**What is expected**. Copy all entries exactly, and wherever an entry holds a picture, leave that picture out.
╭──
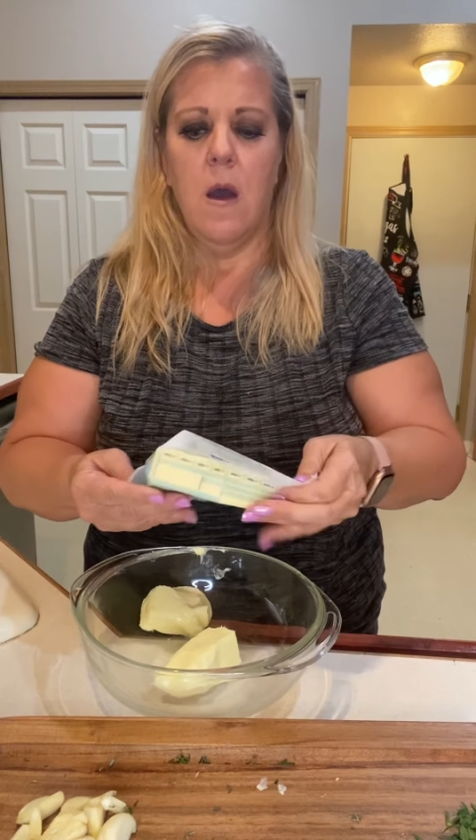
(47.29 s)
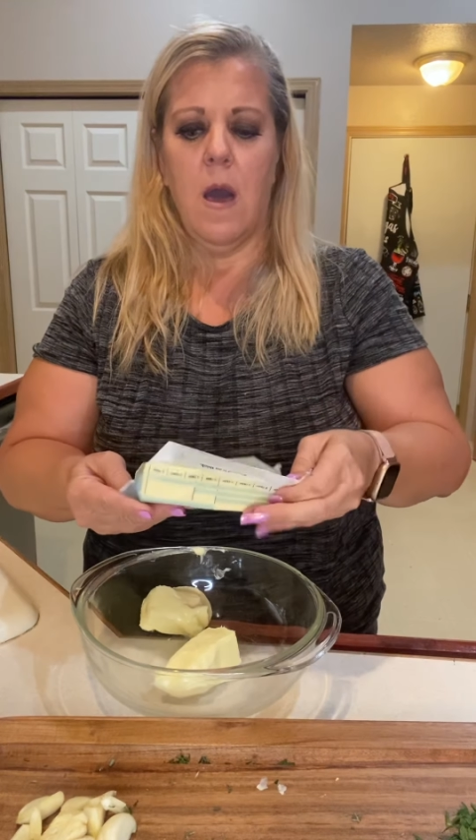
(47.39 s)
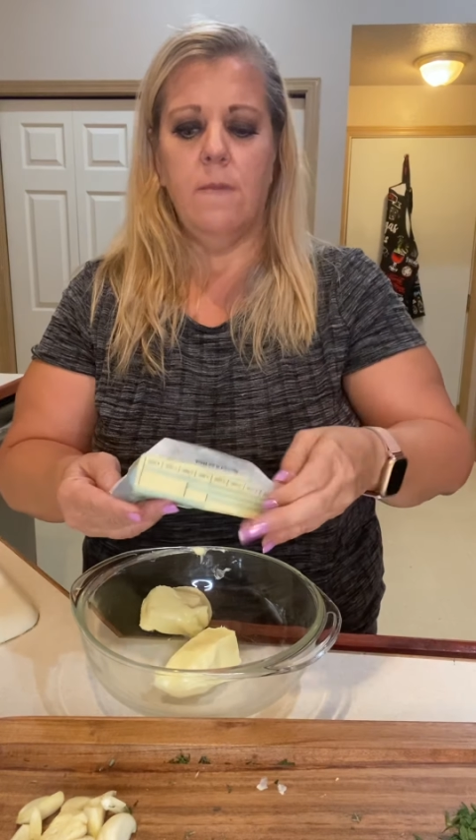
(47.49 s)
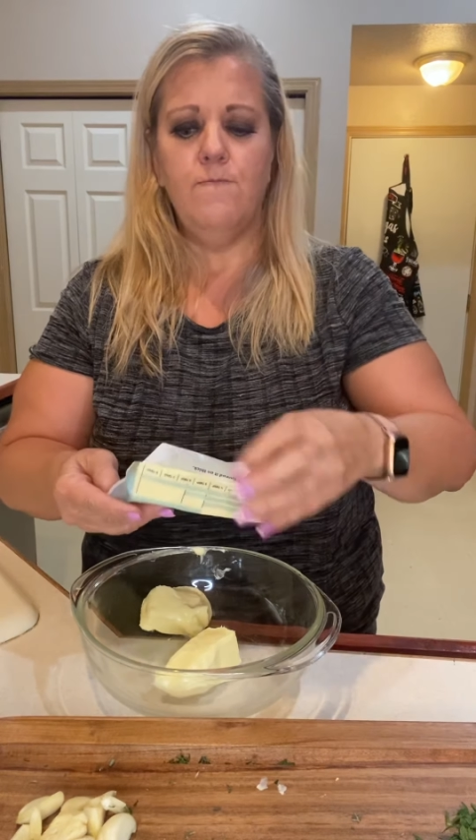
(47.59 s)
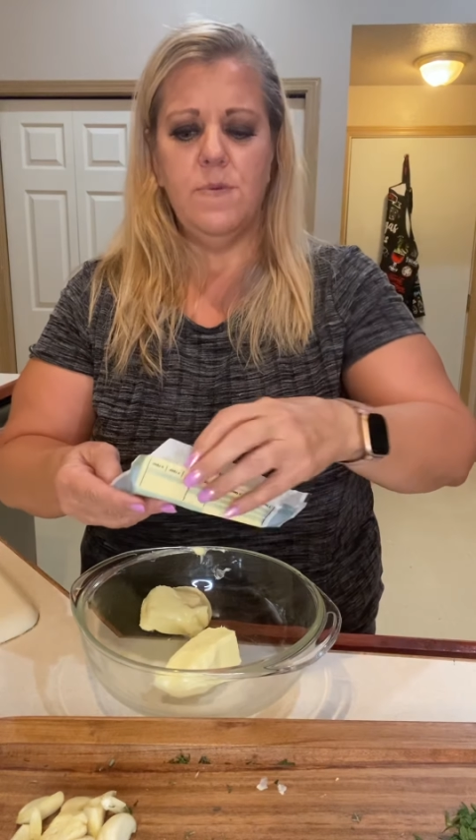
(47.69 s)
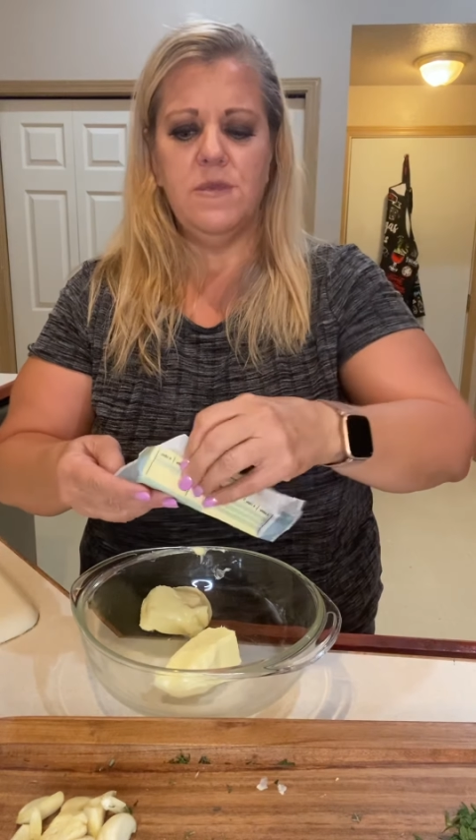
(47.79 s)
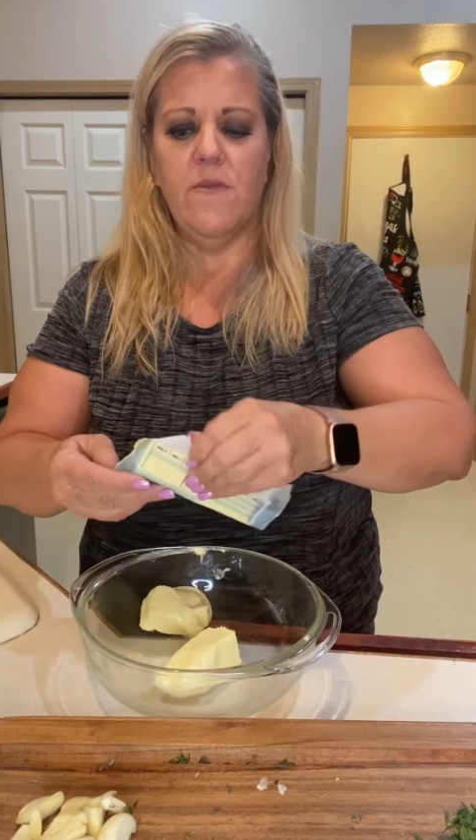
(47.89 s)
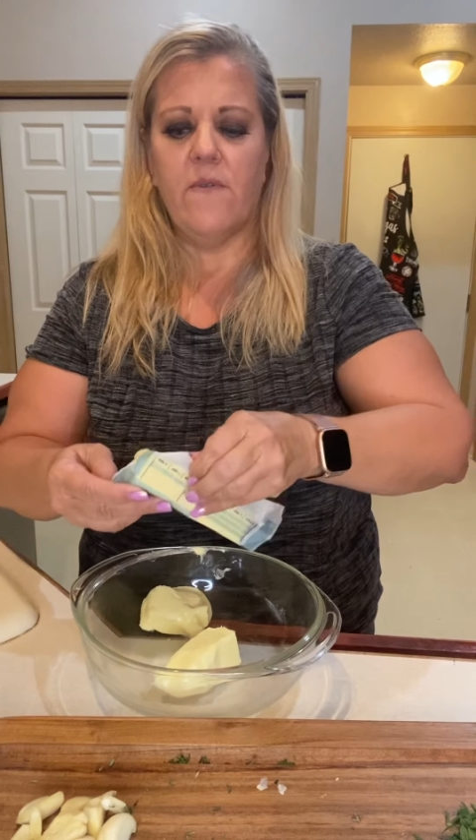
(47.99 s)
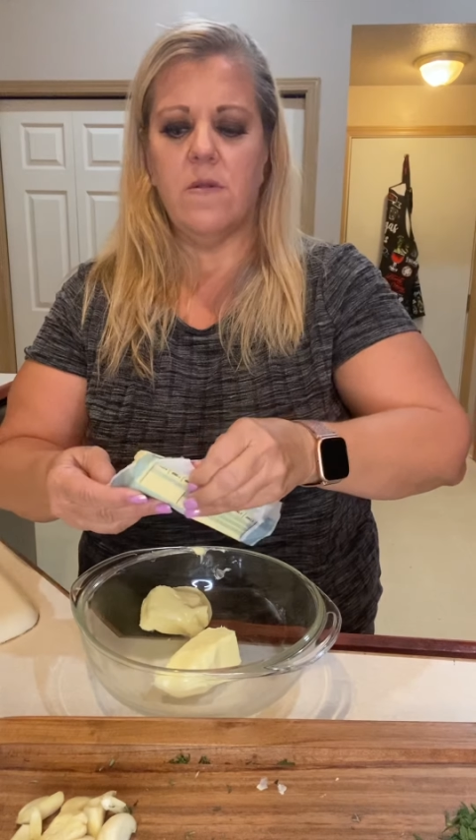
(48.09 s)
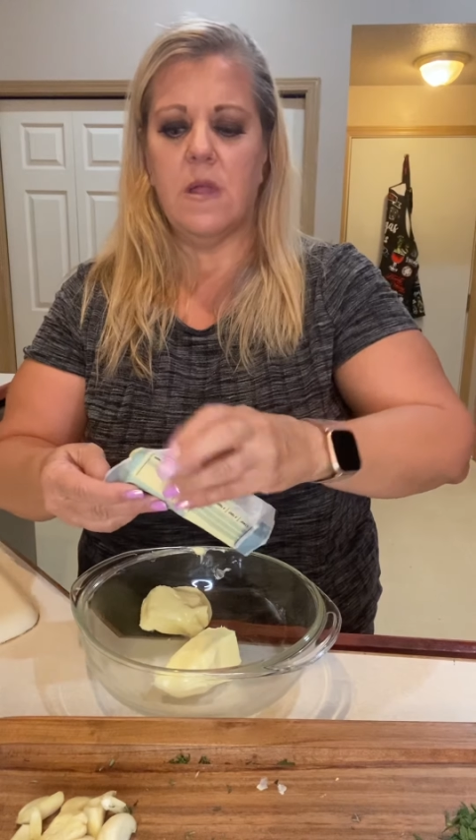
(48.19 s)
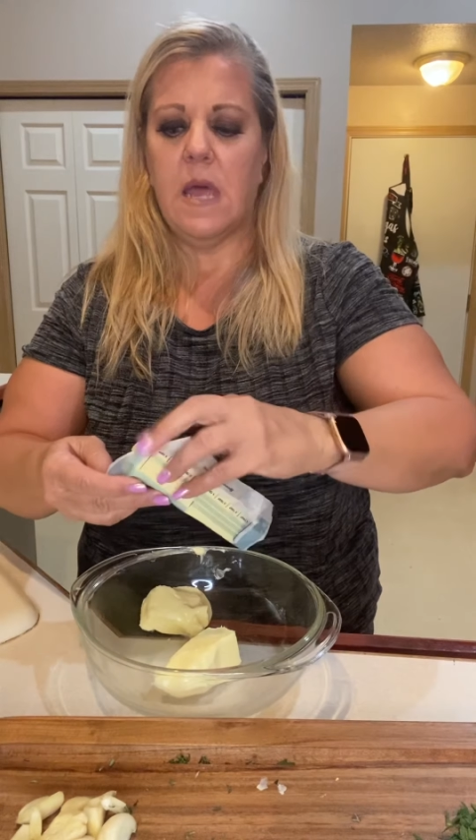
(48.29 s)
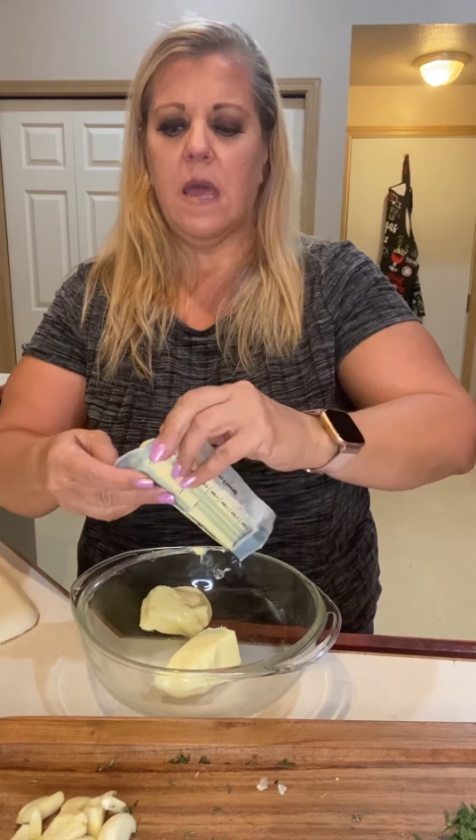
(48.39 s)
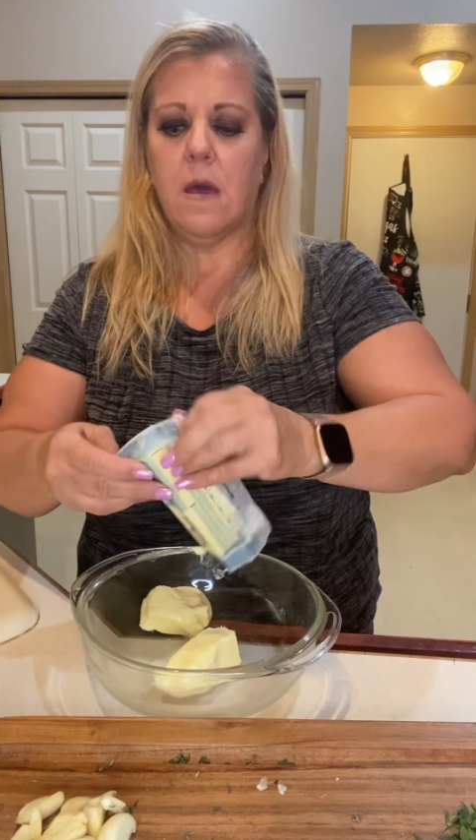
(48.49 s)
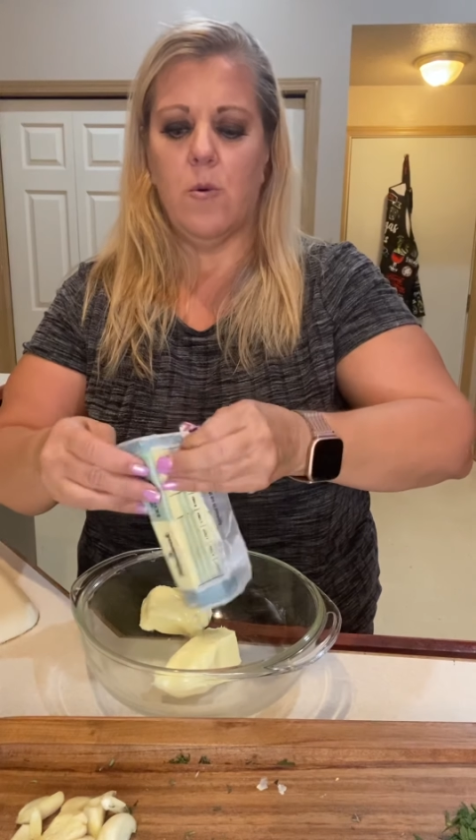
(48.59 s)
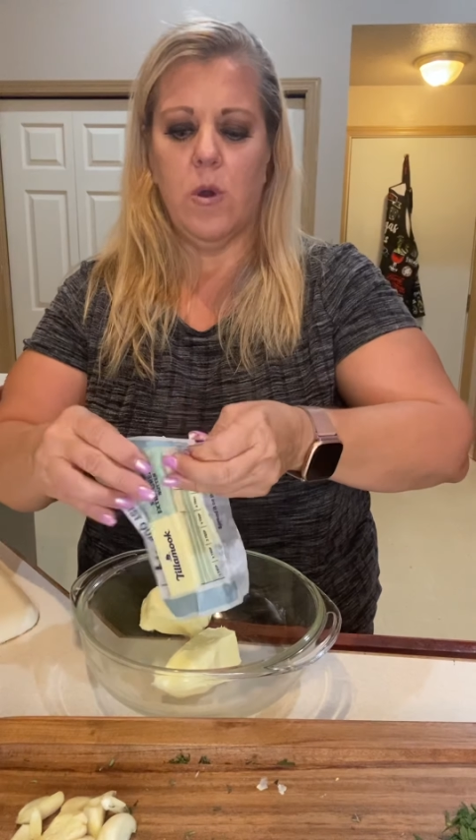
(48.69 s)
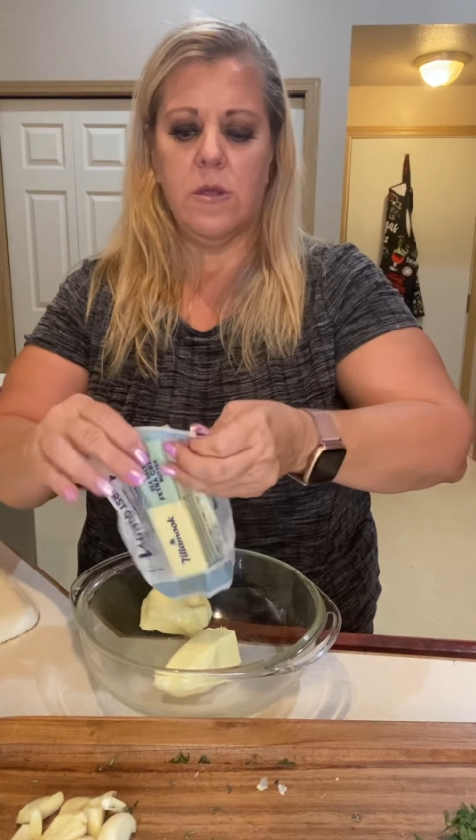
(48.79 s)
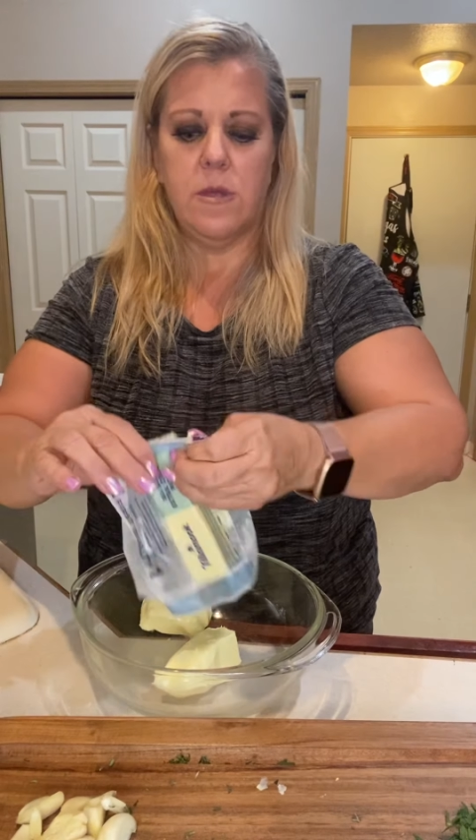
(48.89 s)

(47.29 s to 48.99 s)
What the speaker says: I'm specifically going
╰──
**Task result**.
(47.29 s)
(47.39 s)
(47.49 s)
(47.59 s)
(47.69 s)
(47.79 s)
(47.89 s)
(47.99 s)
(48.09 s)
(48.19 s)
(48.29 s)
(48.39 s)
(48.49 s)
(48.59 s)
(48.69 s)
(48.79 s)
(48.89 s)

(47.29 s to 48.99 s)
What the speaker says: I'm specifically going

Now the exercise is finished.